*** RECORDS SUPPLIED ***
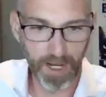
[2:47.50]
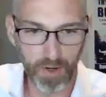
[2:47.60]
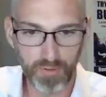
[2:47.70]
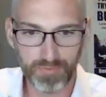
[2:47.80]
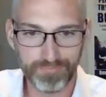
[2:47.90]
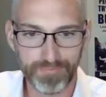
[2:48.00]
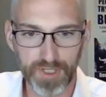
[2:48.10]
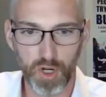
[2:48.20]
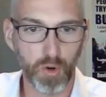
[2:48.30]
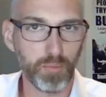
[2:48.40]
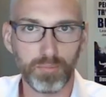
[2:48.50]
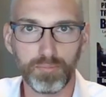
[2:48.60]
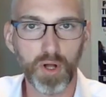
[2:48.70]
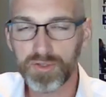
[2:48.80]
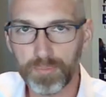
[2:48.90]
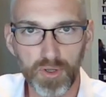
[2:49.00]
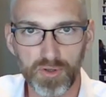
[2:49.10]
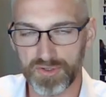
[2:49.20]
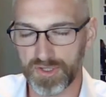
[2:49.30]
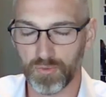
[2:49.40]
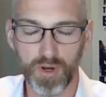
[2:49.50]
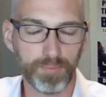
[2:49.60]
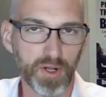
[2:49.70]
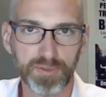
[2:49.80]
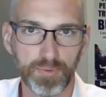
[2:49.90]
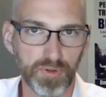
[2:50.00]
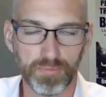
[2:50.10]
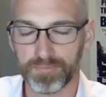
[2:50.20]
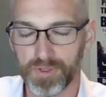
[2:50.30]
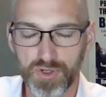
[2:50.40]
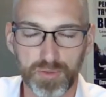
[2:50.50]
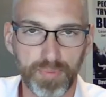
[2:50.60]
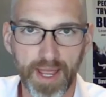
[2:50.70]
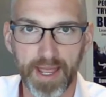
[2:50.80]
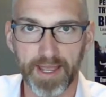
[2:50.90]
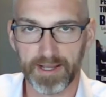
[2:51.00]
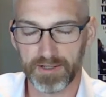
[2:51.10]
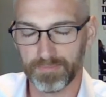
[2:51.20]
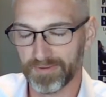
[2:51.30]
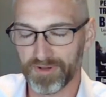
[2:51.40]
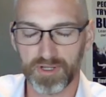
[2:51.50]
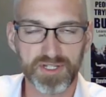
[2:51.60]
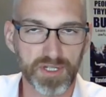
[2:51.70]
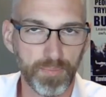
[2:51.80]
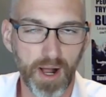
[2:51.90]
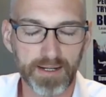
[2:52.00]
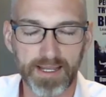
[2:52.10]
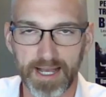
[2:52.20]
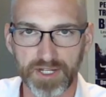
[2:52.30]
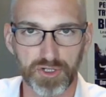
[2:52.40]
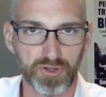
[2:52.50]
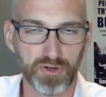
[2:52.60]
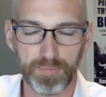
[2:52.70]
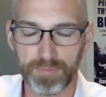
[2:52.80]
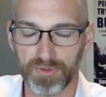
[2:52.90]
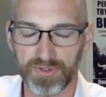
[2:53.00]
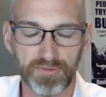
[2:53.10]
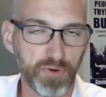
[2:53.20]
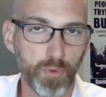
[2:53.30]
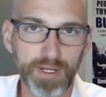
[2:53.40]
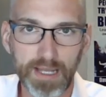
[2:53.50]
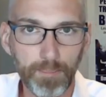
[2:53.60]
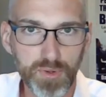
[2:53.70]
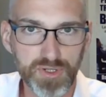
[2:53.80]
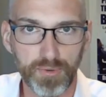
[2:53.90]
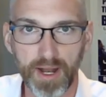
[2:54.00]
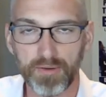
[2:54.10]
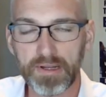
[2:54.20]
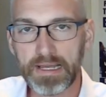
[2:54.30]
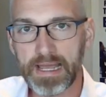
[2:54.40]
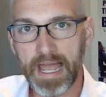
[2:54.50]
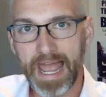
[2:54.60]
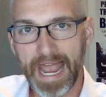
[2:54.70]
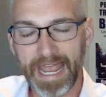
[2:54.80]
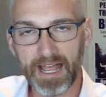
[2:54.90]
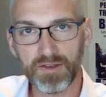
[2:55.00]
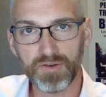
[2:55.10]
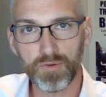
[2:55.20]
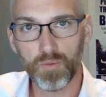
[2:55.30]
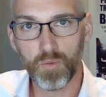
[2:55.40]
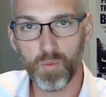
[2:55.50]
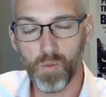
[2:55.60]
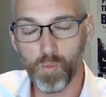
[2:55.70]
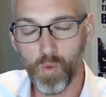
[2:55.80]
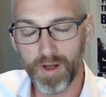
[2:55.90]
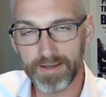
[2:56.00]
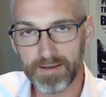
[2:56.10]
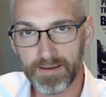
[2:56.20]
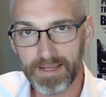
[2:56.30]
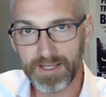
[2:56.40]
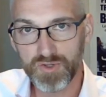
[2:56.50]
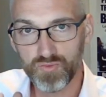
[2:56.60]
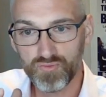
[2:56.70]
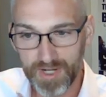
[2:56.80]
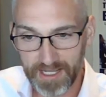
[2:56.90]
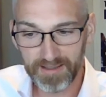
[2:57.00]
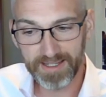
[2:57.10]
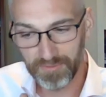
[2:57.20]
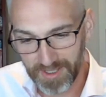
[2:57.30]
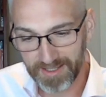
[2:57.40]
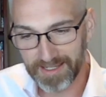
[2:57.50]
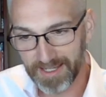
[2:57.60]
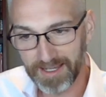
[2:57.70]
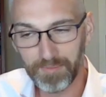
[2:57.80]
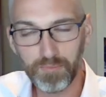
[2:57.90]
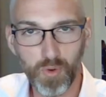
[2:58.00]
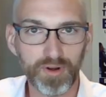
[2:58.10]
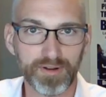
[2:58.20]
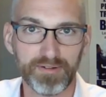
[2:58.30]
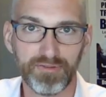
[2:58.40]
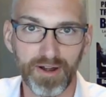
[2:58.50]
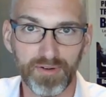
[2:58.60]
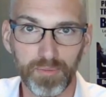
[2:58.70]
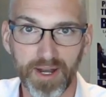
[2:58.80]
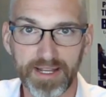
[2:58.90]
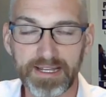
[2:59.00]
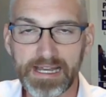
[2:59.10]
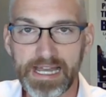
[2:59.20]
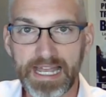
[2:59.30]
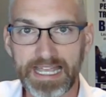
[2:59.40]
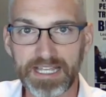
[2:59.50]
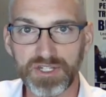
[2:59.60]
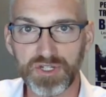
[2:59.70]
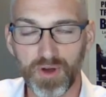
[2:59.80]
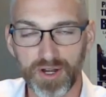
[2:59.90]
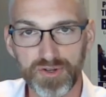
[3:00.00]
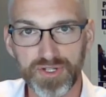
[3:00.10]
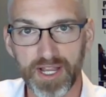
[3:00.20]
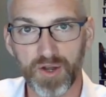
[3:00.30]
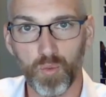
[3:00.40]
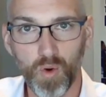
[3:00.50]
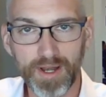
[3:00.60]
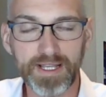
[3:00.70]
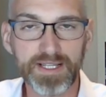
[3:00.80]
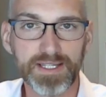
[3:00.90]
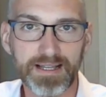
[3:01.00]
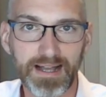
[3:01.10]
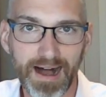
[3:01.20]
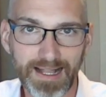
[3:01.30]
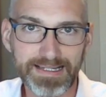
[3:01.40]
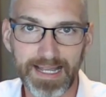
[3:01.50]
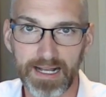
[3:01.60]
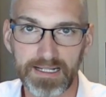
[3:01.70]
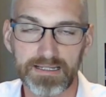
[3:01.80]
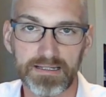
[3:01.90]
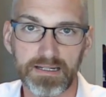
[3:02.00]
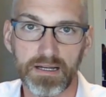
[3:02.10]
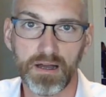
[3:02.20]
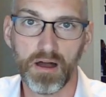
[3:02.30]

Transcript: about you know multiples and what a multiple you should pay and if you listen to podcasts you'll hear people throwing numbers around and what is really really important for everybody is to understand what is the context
***
WHAT YOU WILL DO: An exact copy of every entry, minus the pictures, is what you should return.

RESPONSE TO THE EXERCISE:
[2:47.50]
[2:47.60]
[2:47.70]
[2:47.80]
[2:47.90]
[2:48.00]
[2:48.10]
[2:48.20]
[2:48.30]
[2:48.40]
[2:48.50]
[2:48.60]
[2:48.70]
[2:48.80]
[2:48.90]
[2:49.00]
[2:49.10]
[2:49.20]
[2:49.30]
[2:49.40]
[2:49.50]
[2:49.60]
[2:49.70]
[2:49.80]
[2:49.90]
[2:50.00]
[2:50.10]
[2:50.20]
[2:50.30]
[2:50.40]
[2:50.50]
[2:50.60]
[2:50.70]
[2:50.80]
[2:50.90]
[2:51.00]
[2:51.10]
[2:51.20]
[2:51.30]
[2:51.40]
[2:51.50]
[2:51.60]
[2:51.70]
[2:51.80]
[2:51.90]
[2:52.00]
[2:52.10]
[2:52.20]
[2:52.30]
[2:52.40]
[2:52.50]
[2:52.60]
[2:52.70]
[2:52.80]
[2:52.90]
[2:53.00]
[2:53.10]
[2:53.20]
[2:53.30]
[2:53.40]
[2:53.50]
[2:53.60]
[2:53.70]
[2:53.80]
[2:53.90]
[2:54.00]
[2:54.10]
[2:54.20]
[2:54.30]
[2:54.40]
[2:54.50]
[2:54.60]
[2:54.70]
[2:54.80]
[2:54.90]
[2:55.00]
[2:55.10]
[2:55.20]
[2:55.30]
[2:55.40]
[2:55.50]
[2:55.60]
[2:55.70]
[2:55.80]
[2:55.90]
[2:56.00]
[2:56.10]
[2:56.20]
[2:56.30]
[2:56.40]
[2:56.50]
[2:56.60]
[2:56.70]
[2:56.80]
[2:56.90]
[2:57.00]
[2:57.10]
[2:57.20]
[2:57.30]
[2:57.40]
[2:57.50]
[2:57.60]
[2:57.70]
[2:57.80]
[2:57.90]
[2:58.00]
[2:58.10]
[2:58.20]
[2:58.30]
[2:58.40]
[2:58.50]
[2:58.60]
[2:58.70]
[2:58.80]
[2:58.90]
[2:59.00]
[2:59.10]
[2:59.20]
[2:59.30]
[2:59.40]
[2:59.50]
[2:59.60]
[2:59.70]
[2:59.80]
[2:59.90]
[3:00.00]
[3:00.10]
[3:00.20]
[3:00.30]
[3:00.40]
[3:00.50]
[3:00.60]
[3:00.70]
[3:00.80]
[3:00.90]
[3:01.00]
[3:01.10]
[3:01.20]
[3:01.30]
[3:01.40]
[3:01.50]
[3:01.60]
[3:01.70]
[3:01.80]
[3:01.90]
[3:02.00]
[3:02.10]
[3:02.20]
[3:02.30]

Transcript: about you know multiples and what a multiple you should pay and if you listen to podcasts you'll hear people throwing numbers around and what is really really important for everybody is to understand what is the context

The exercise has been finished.